→ Task
Write out the line with "(2.33 s to 2.67 s)" and every later line through the end of the data below, exactly as given, with no pictures in the copy.
..............................
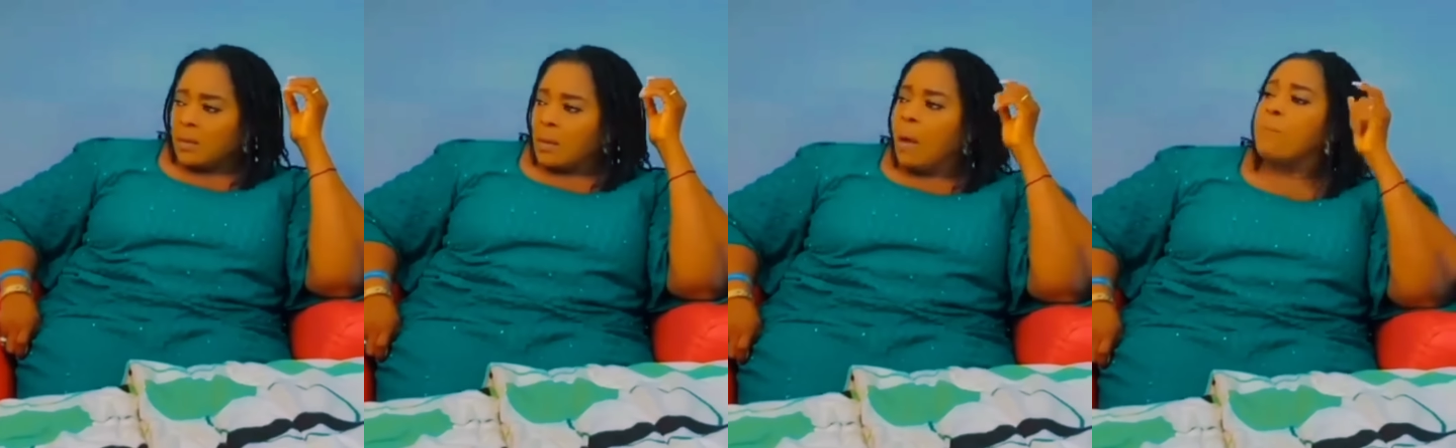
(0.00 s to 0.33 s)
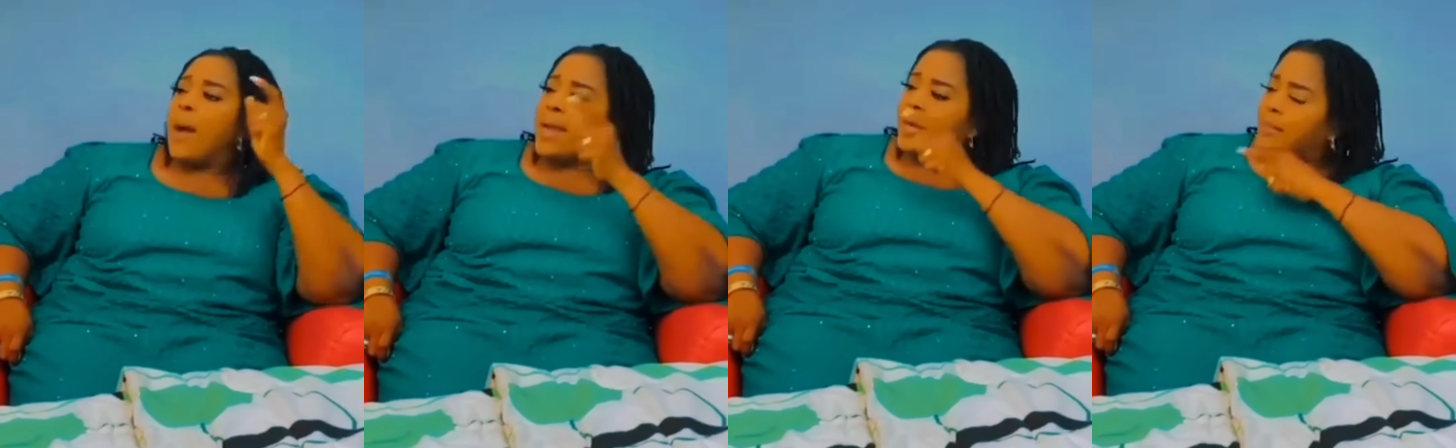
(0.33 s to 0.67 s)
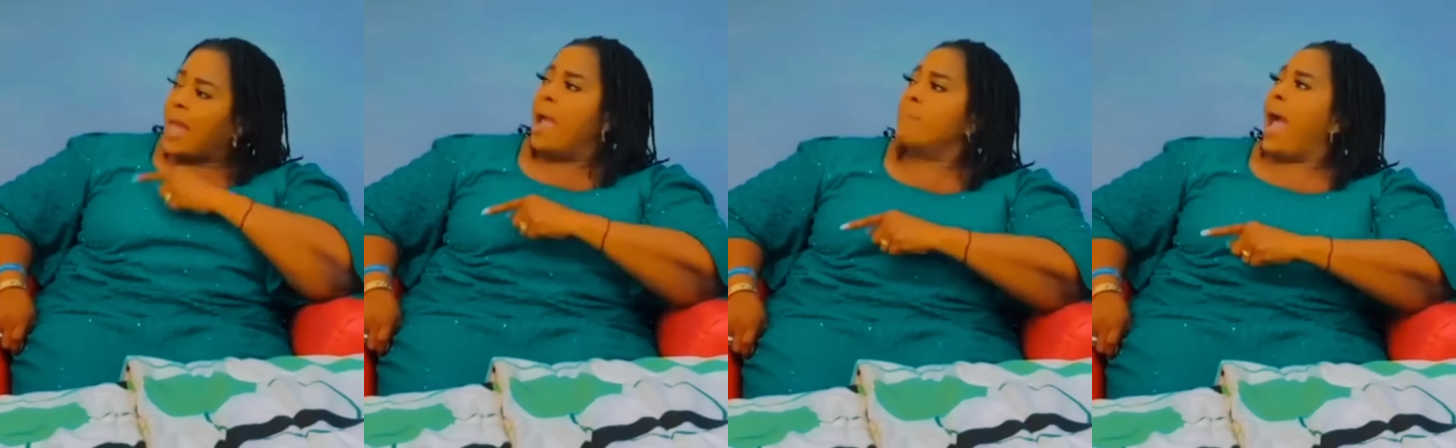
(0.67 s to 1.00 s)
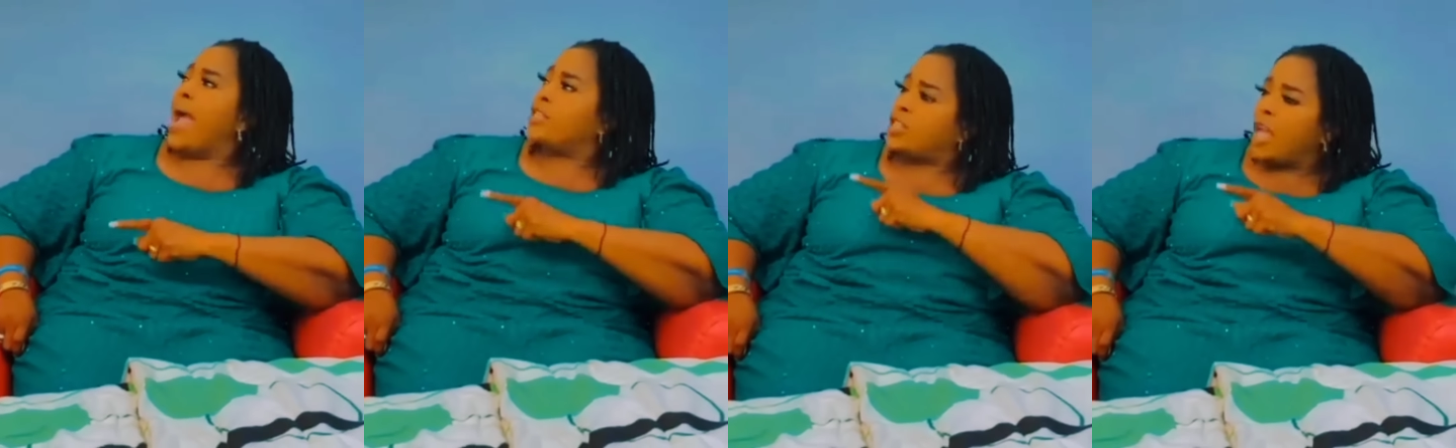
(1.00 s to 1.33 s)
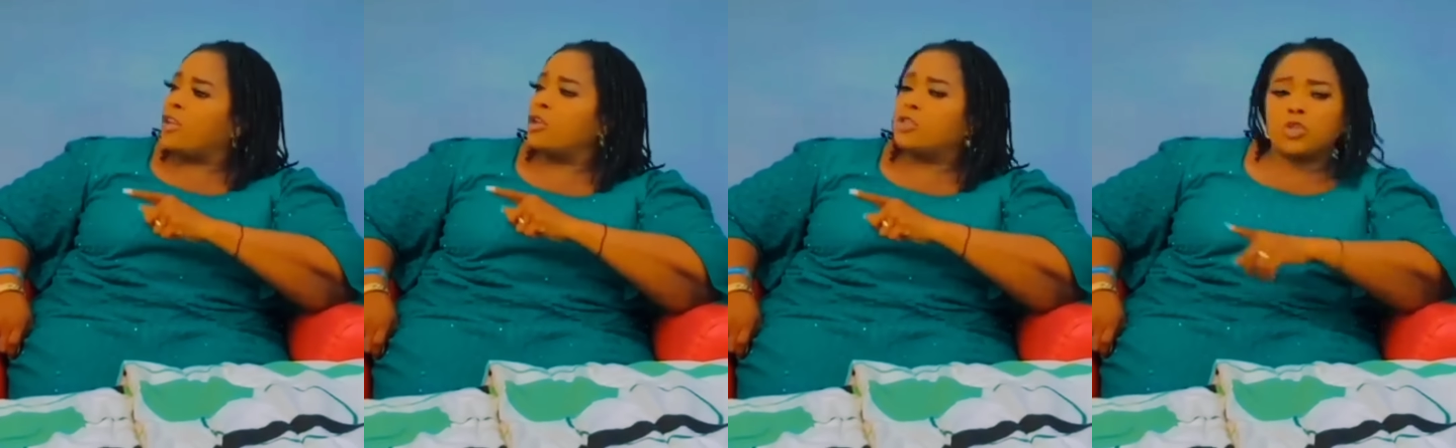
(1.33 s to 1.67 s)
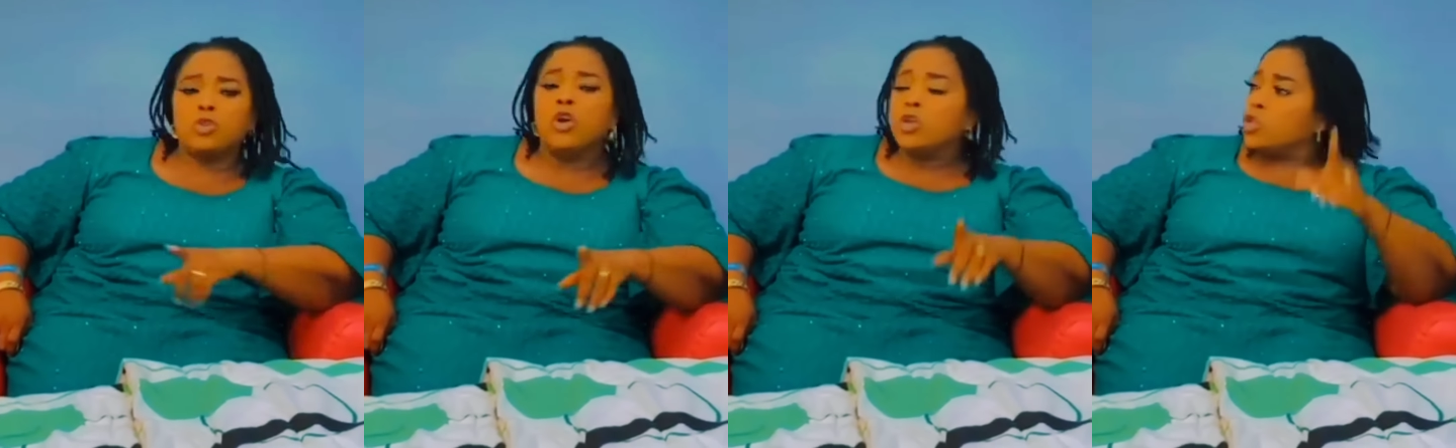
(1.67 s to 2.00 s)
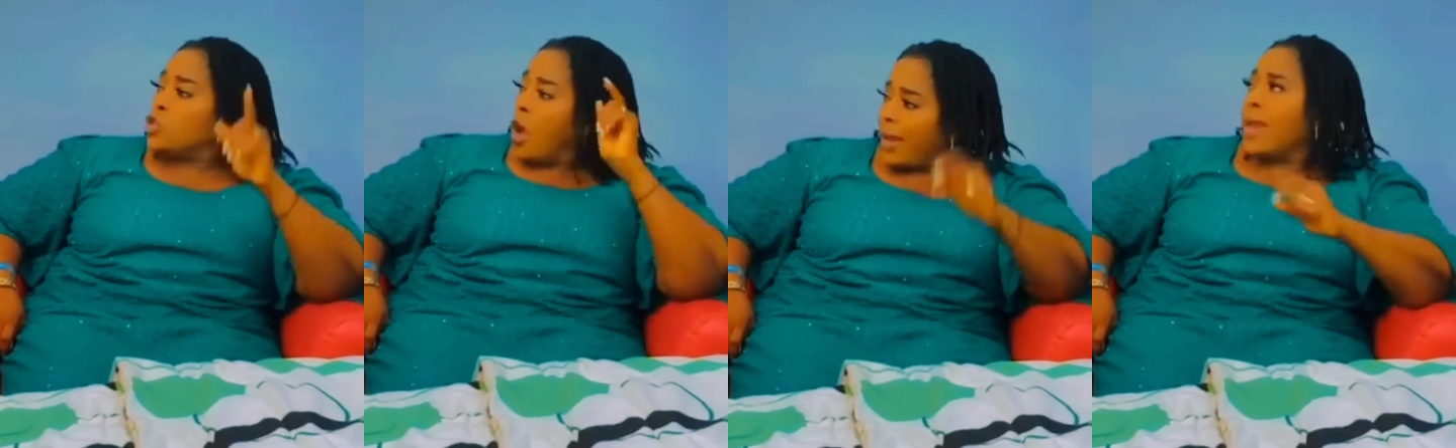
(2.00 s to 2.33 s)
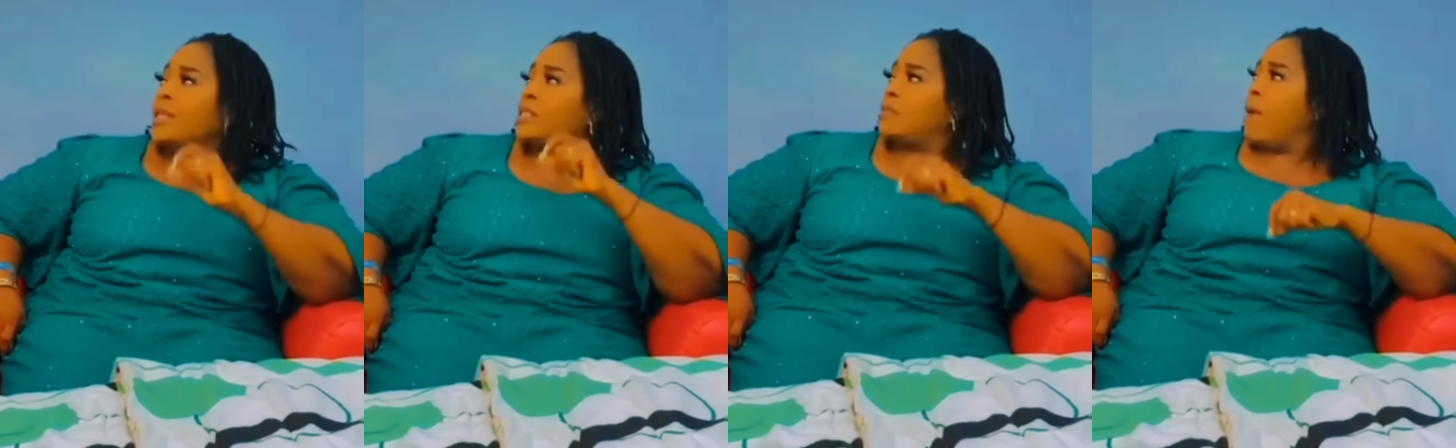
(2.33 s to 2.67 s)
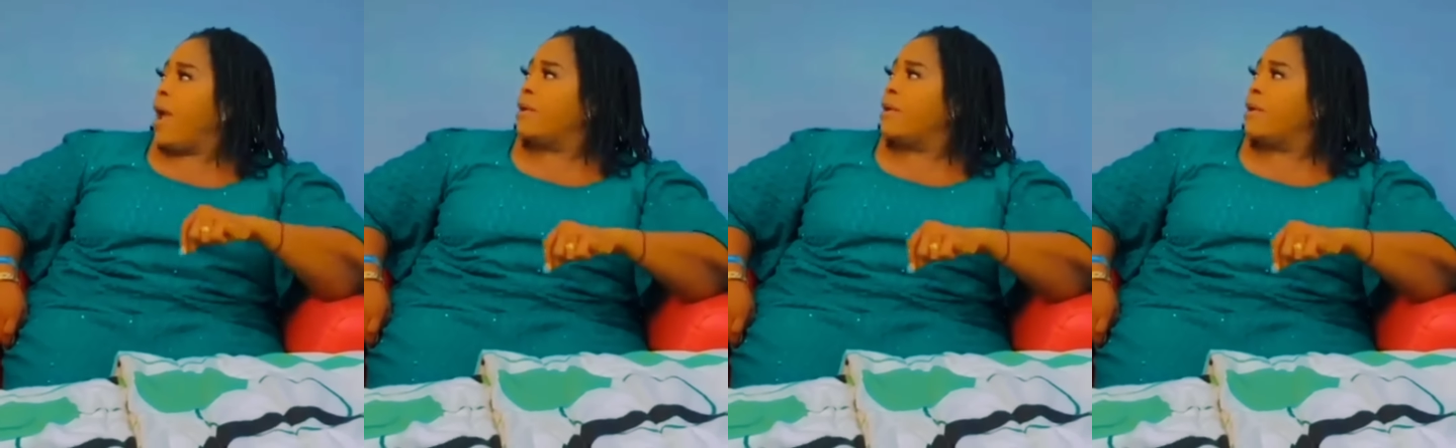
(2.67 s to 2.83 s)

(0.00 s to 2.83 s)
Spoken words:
By the time I take you to your kinsmen,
..............................
→ Worked solution
(2.33 s to 2.67 s)
(2.67 s to 2.83 s)

(0.00 s to 2.83 s)
Spoken words:
By the time I take you to your kinsmen,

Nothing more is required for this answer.